- YOUR OBJECTIVE -
From the line that holds "[00:05:19.84 to 00:05:20.84]" down to the last line of the listing below, reproduce each line exactly and nothing more, omitting pictures.

- RECORDS FOR THE EXERCISE -
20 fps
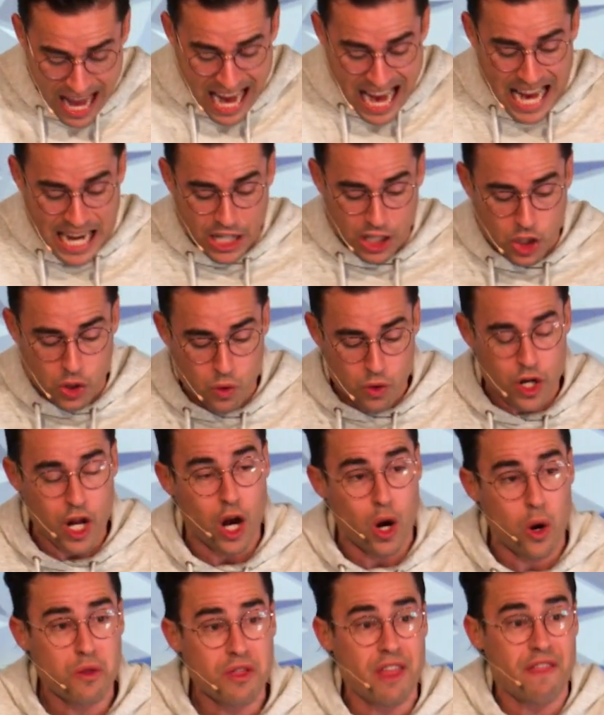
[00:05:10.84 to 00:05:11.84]
and you
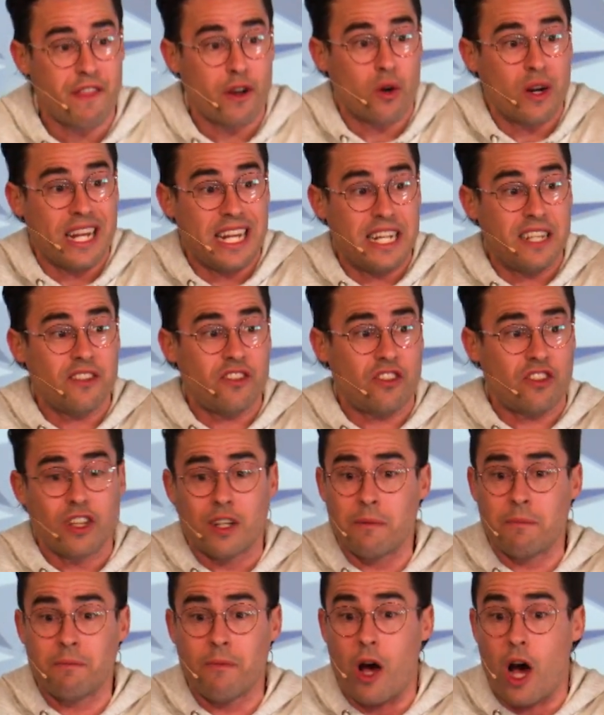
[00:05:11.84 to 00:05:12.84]
know that there is
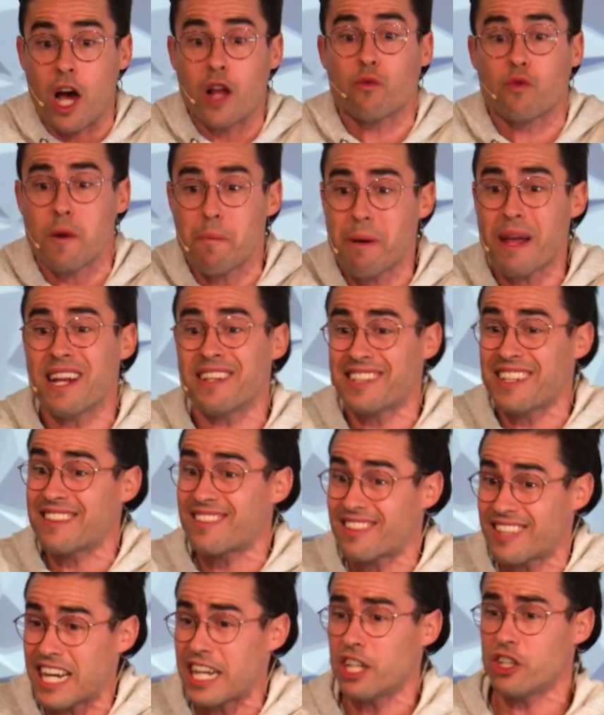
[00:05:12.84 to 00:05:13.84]
some unrepented
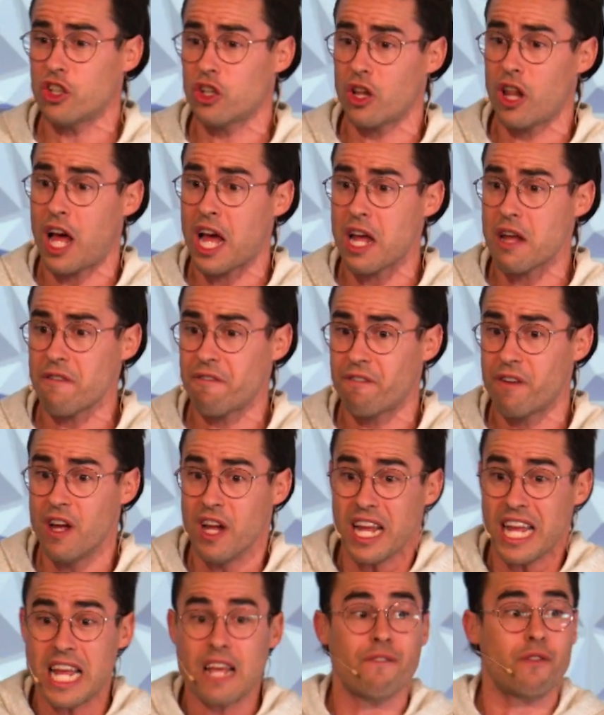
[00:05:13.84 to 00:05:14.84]
sin in your life,
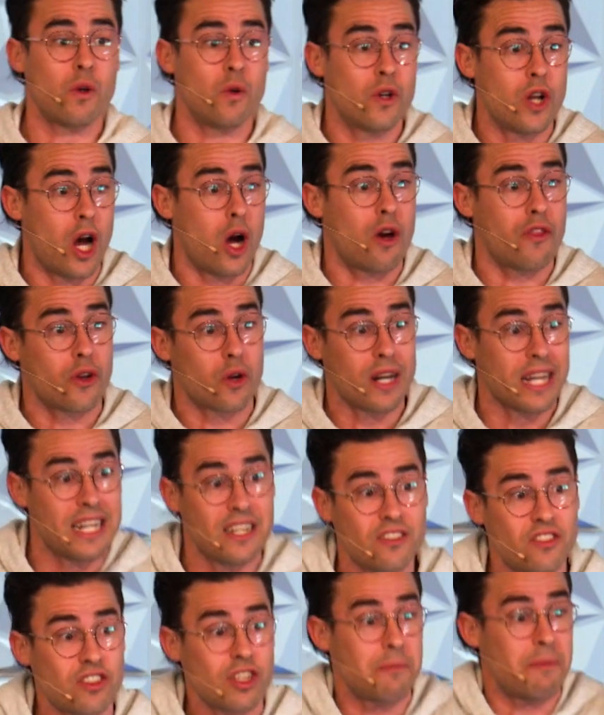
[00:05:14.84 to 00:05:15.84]
if you know there
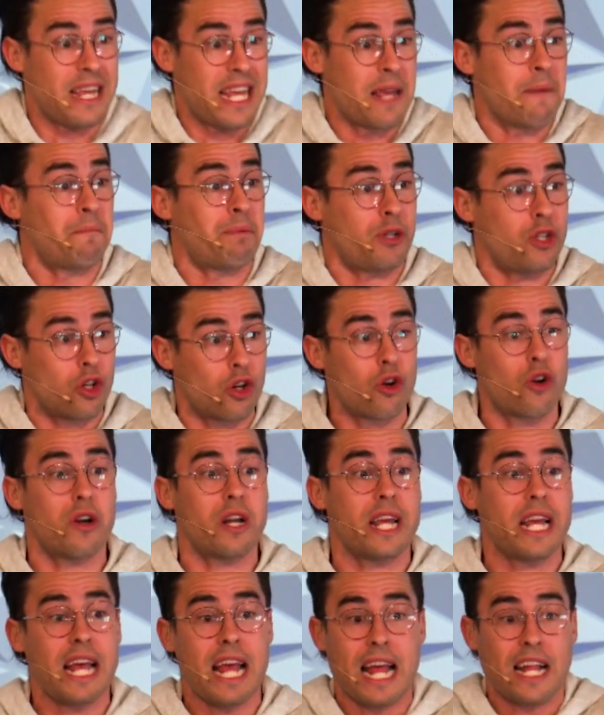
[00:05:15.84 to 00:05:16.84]
is some
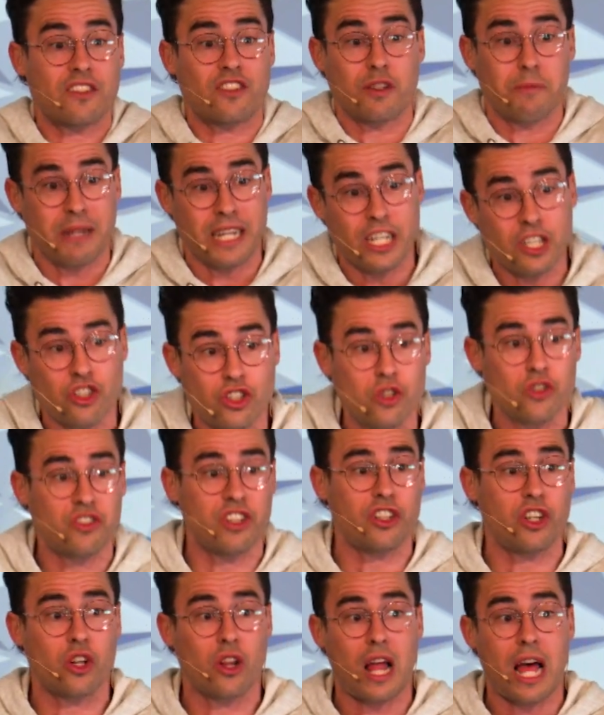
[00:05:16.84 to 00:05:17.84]
impurity and some issues
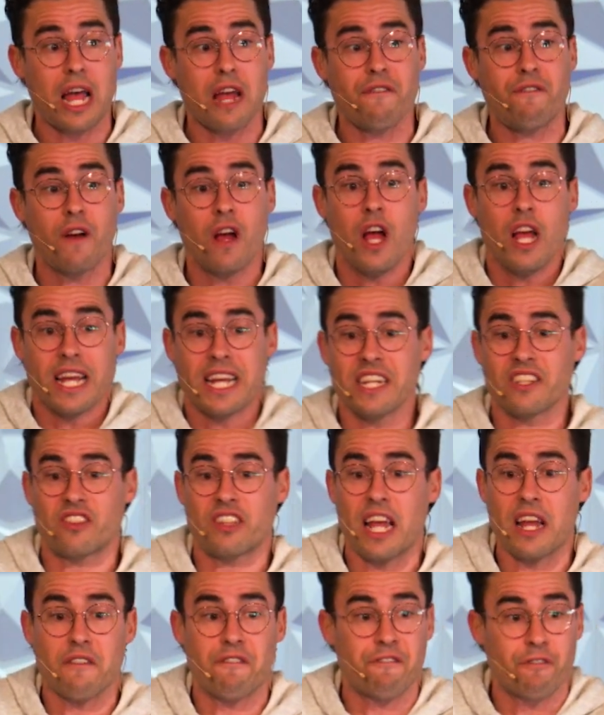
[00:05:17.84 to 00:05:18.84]
in your life, he's
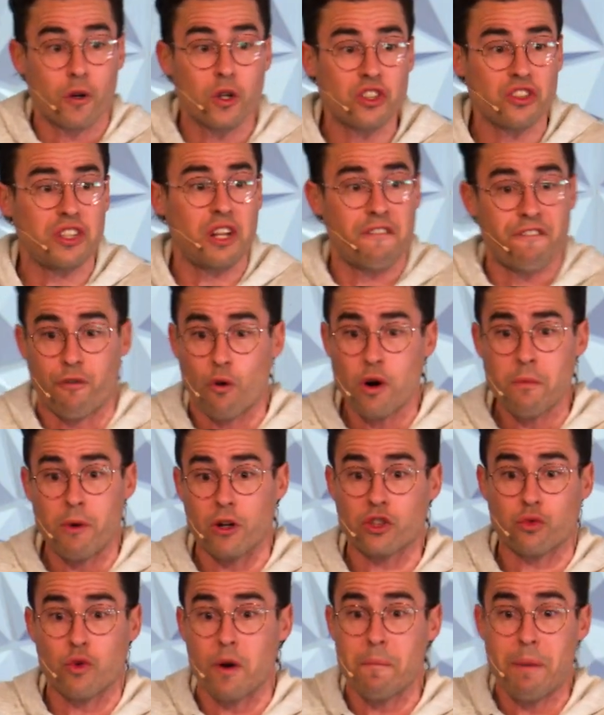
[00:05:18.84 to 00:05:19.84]
saying, first and
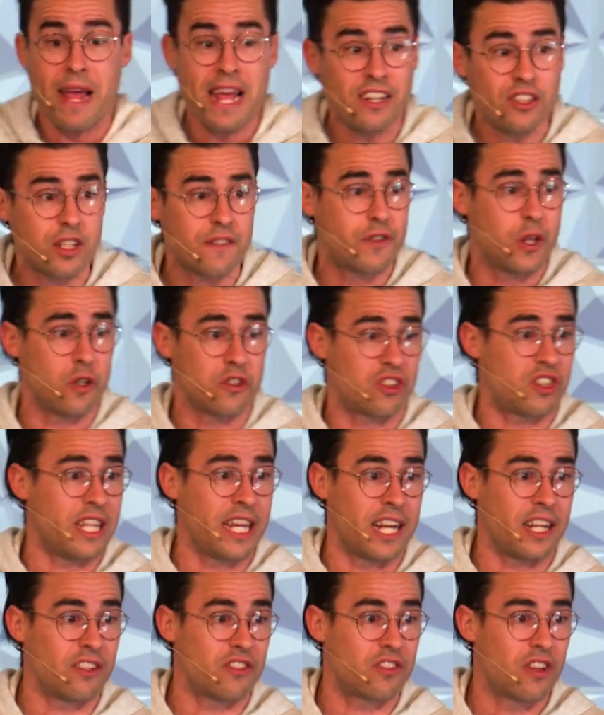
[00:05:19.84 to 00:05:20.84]
foremost, repent of those
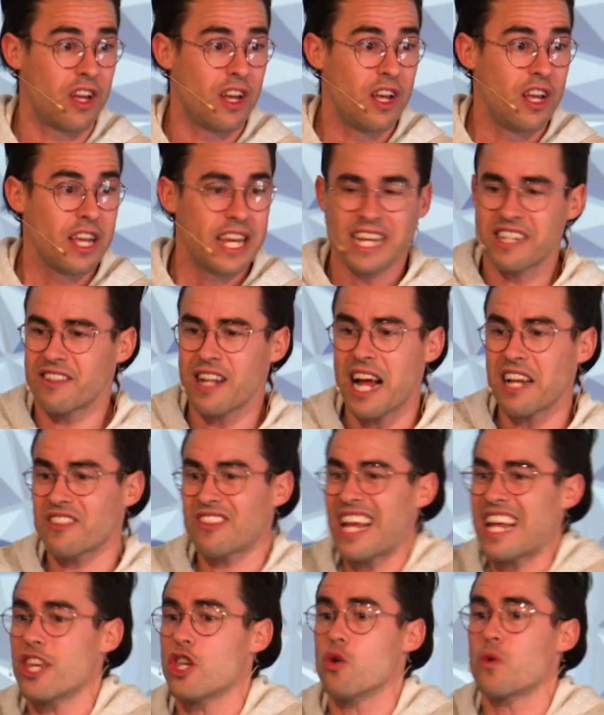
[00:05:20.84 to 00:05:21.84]
things. He's not
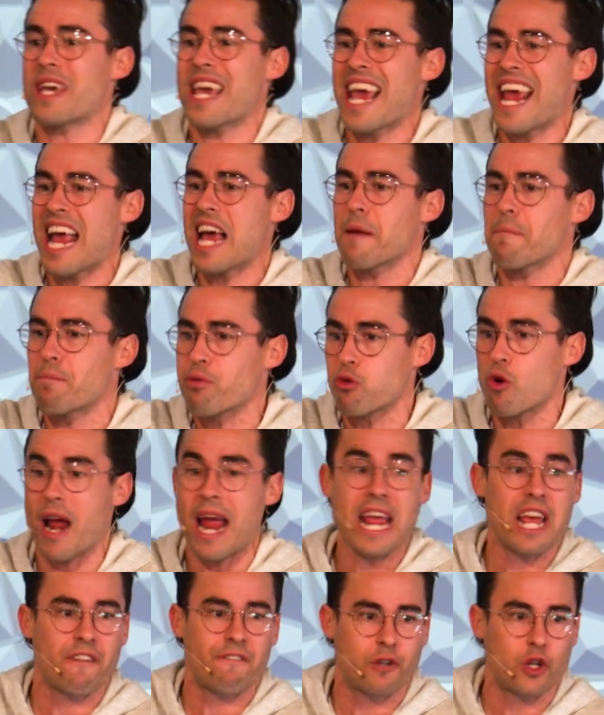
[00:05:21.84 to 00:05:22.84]
saying you can't
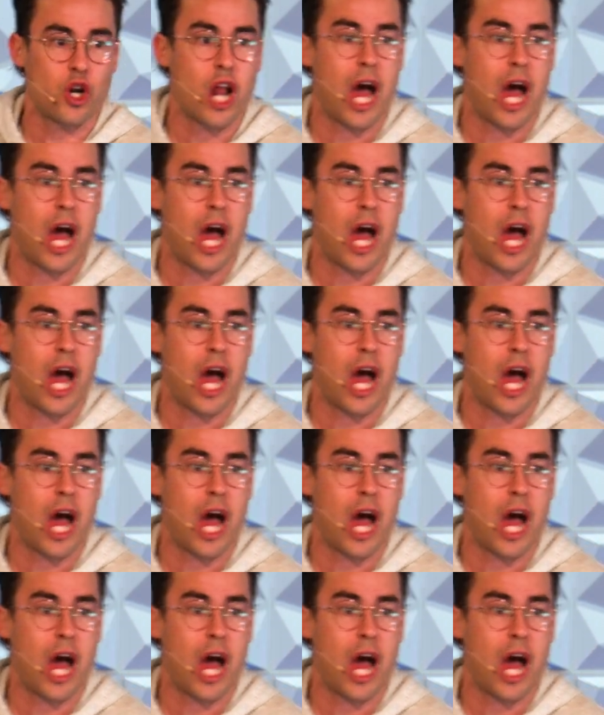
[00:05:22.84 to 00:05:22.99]
pray if you're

- ANSWER TO THE PROBLEM -
[00:05:19.84 to 00:05:20.84]
foremost, repent of those
[00:05:20.84 to 00:05:21.84]
things. He's not
[00:05:21.84 to 00:05:22.84]
saying you can't
[00:05:22.84 to 00:05:22.99]
pray if you're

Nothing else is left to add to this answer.